Entre absentéisme chronique et scandales à répétition, l’institution parlementaire, censée incarner l’éthique et la responsabilité, sombre dans une crise de crédibilité par la faute de certains députés.
Par D. William
L'institution parlementaire devrait être un sanctuaire d’éthique et de responsabilité. Pourtant, si l’absentéisme au Parlement était un sport national, nos députés en seraient les champions incontestés. Les rares qui ont la conscience chevillée au corps et qui honorent régulièrement de leur présence l’hémicycle peinent à masquer l’évidence : le mépris de certains élus pour leur mandat.
Entre bancs vides, sessions désertées et scandales en série, l’image de nos représentants du peuple atteint actuellement des abysses. Au point que l’on ne fut guère surpris de l’interrogation de Sa Majesté le Roi Mohammed VI, en octobre 2016, au Parlement : «S’ils ne veulent pas faire leur travail, et si régler les affaires des citoyens, au niveau local ou régional ou même national ne les intéresse pas, alors pourquoi se dirigent-ils vers l’action politique ?»
Une question qui a l’écho d’une injonction morale. Mais force est de constater que depuis des années que l’absentéisme des élus fait débat et indigne les citoyens, rien n’a vraiment changé. Et ce, malgré moult initiatives visant à leur faire prendre la mesure de leurs responsabilités envers la collectivité et à mettre fin à cette situation endémique qui gangrène l’action législative. La dernière mesure prise par le président de la Chambre des représentants, Rachid Talbi Alami, de publier les noms des absentéistes, ressemble ainsi davantage à une tentative désespérée qu’à une solution durable. Mais le fait d’en arriver à cette extrémité traduit sinon l’exaspération de Talbi Alami, du moins le degré de gravité de la situation.
Absence morale
Début novembre dernier, lors du vote du projet de loi sur l’industrie cinématographique, seuls 94 députés sur 395 étaient présents dans l’hémicycle. Cette absence physique est aussi le symbole d’une absence morale : celle d’un véritable engagement envers les citoyens. Est-ce par ennui ? Par paresse ? Ou simplement par mépris des responsabilités qu’ils ont juré d’assumer? Une chose est sûre : l’image d’élus déserteurs discrédite tout le processus démocratique.
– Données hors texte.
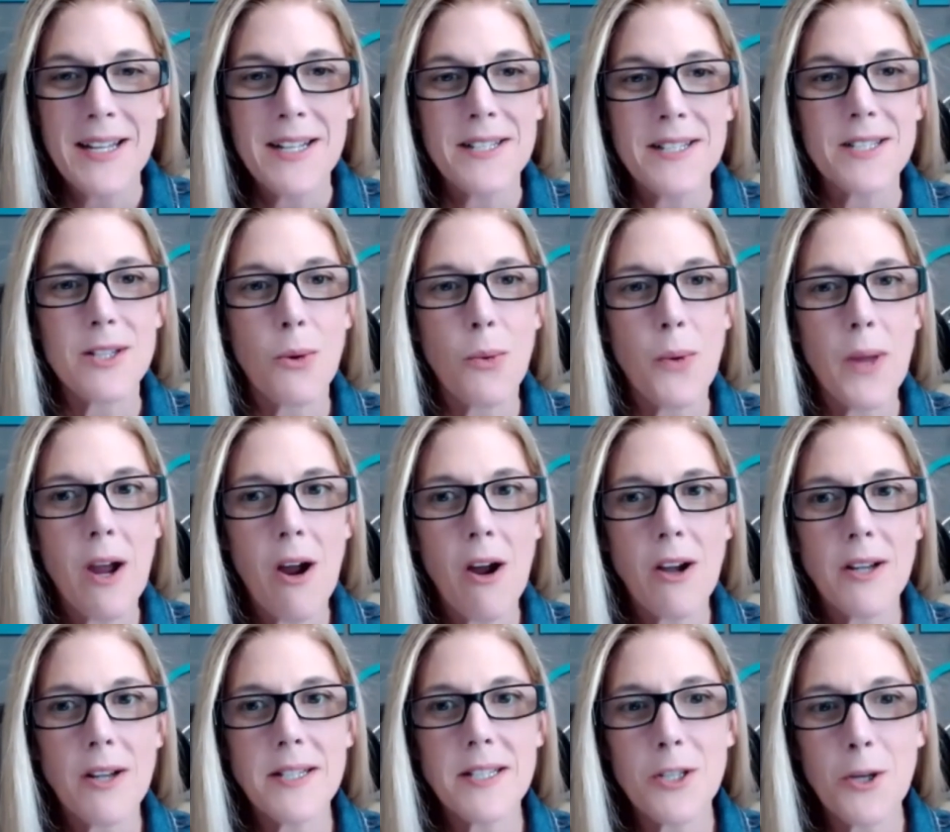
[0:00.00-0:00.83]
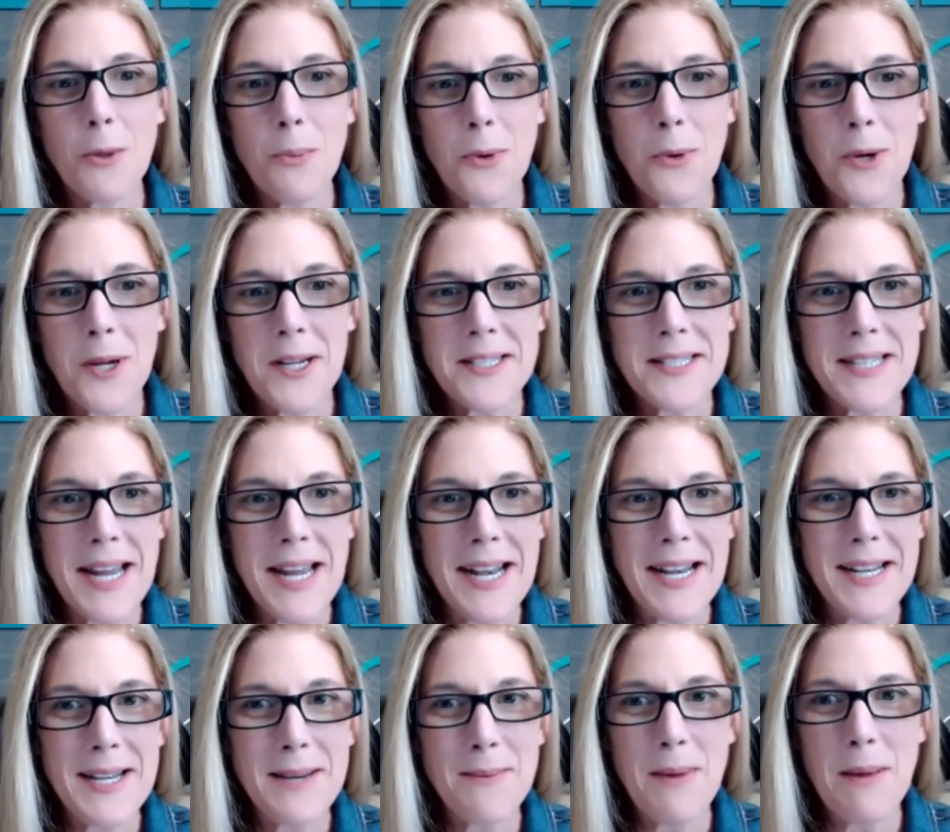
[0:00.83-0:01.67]
so we are super
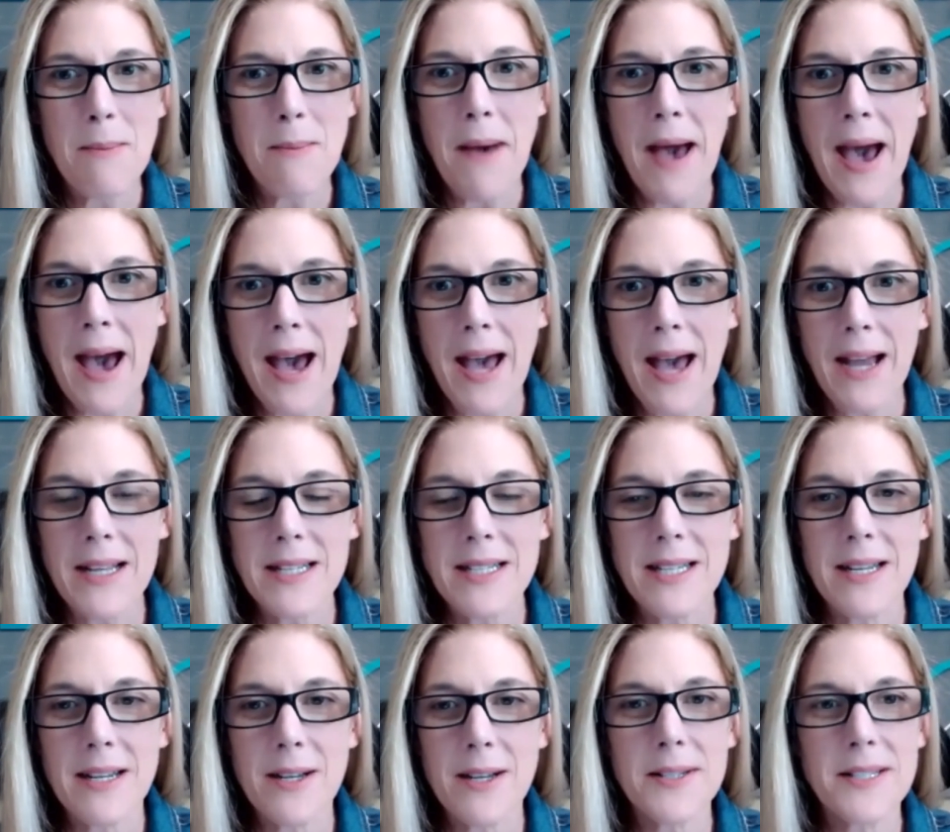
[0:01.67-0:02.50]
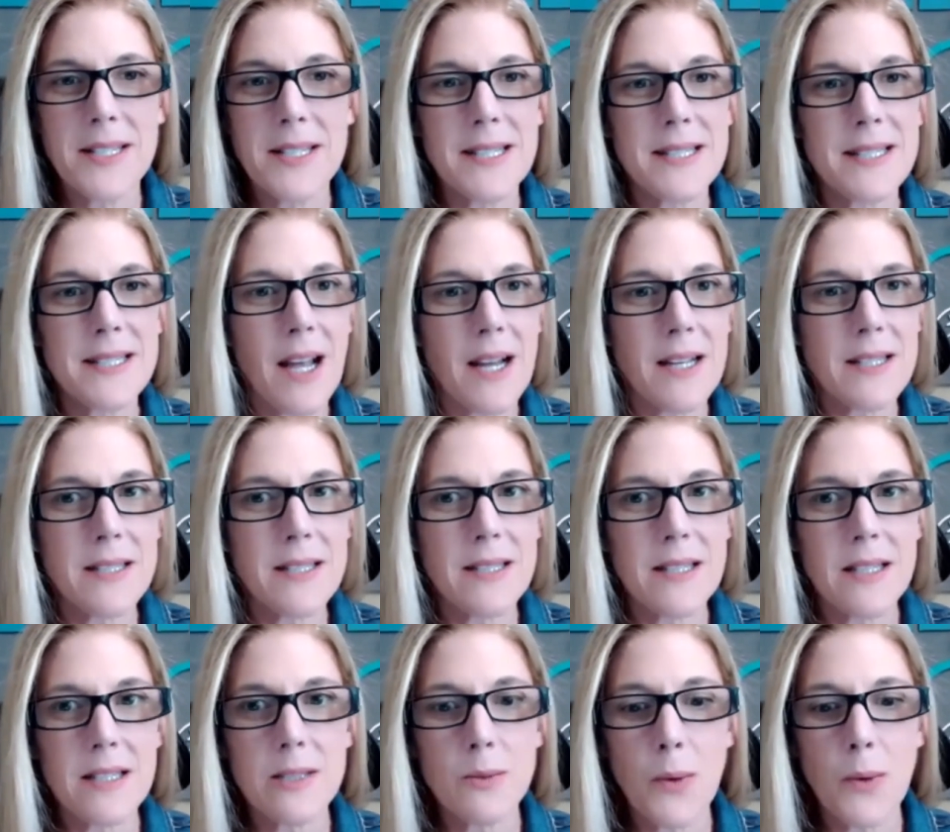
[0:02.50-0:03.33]
excited to be back to discuss
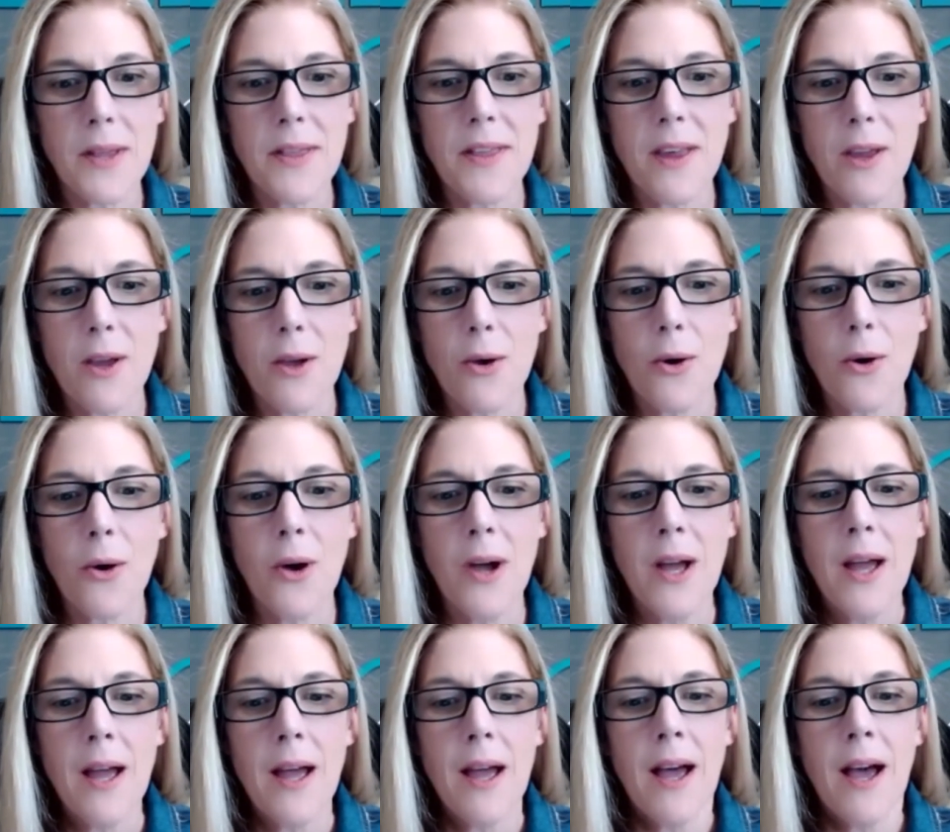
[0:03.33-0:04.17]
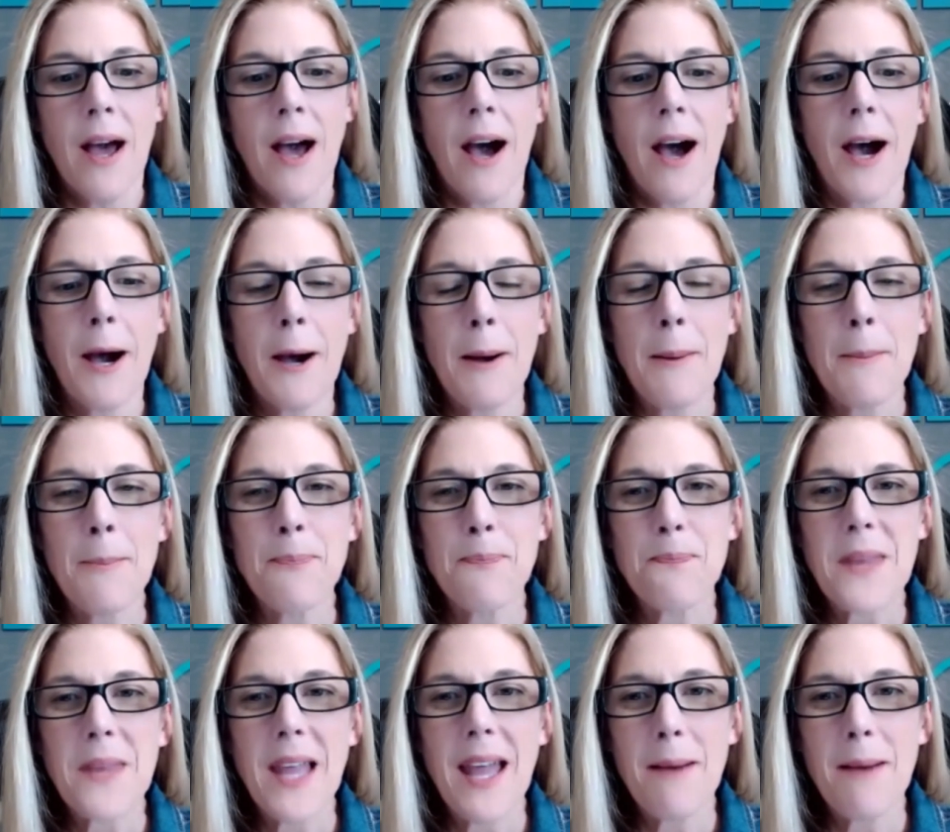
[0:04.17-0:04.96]
this with you um,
Trop souvent, le mandat parlementaire est perçu comme un tremplin pour des ambitions personnelles, une rente bien méritée, voire un bouclier contre la justice. Pendant que le peuple se bat contre des défis économiques et sociaux majeurs, une partie de ses représentants privilégie les mondanités, les affaires partisanes ou, parfois… de simples siestes prolongées (sic !). Certes, il ne s’agit pas de jeter l’opprobre sur tous les parlementaires. Certains, discrets mais efficaces, s’efforcent de répondre aux attentes de leurs électeurs. Mais leurs efforts sont éclipsés par l’inertie des autres, qui ne trouvent même pas la force de sauver les apparences.
Au-delà de l’absentéisme, le Parlement est miné par des scandales récurrents qui ternissent sa réputation. Corruption, conflits d’intérêts, détournement de fonds publics : au total, une trentaine d’affaires recensées ces derniers mois impliquent des élus et éclaboussent l’institution. A côté de cela, qui pourrait oublier cet élu qui s’est rendu à l’hémicycle complètement bourré il y a de cela quelques années ? Qui pourrait oublier ce spectacle pathétique de 2018, lorsqu’aussitôt après le discours royal, on a vu des députés piqueassiettes sortir de l’hémicycle, trimbalant des sacs remplis de petits-fours, gâteaux et autres sucreries ? Tout cela résume la déconnexion entre l’élite politique et le peuple.
Comment s’étonner, dès lors, de l’indifférence ou du désaveu des citoyens ? Comment bâtir un Maroc nouveau avec un Parlement où squattent certains députés aux pratiques douteuses et parfois répréhensibles ? Une gouvernance éthique et responsable est indispensable pour répondre aux aspirations légitimes des Marocains. La moralisation de la vie politique, souvent évoquée mais rarement appliquée, doit devenir donc une priorité, conformément à l’esprit du nouveau code de déontologie des députés. Lesquels doivent se souvenir que leur mission n’est pas un privilège, mais une responsabilité.
Et qu’ils ne sont pas là pour servir leurs intérêts, mais plutôt ceux des citoyens. Et si certains continuent à fuir leurs responsabilités, rappelonsleur cette phrase cinglante du Souverain : «Le véritable engagement politique commande de placer le citoyen au-dessus de toute considération». Car sans une représentation digne, les citoyens risquent de se détourner davantage de la vie publique, alimentant un cycle vicieux de méfiance et de désengagement.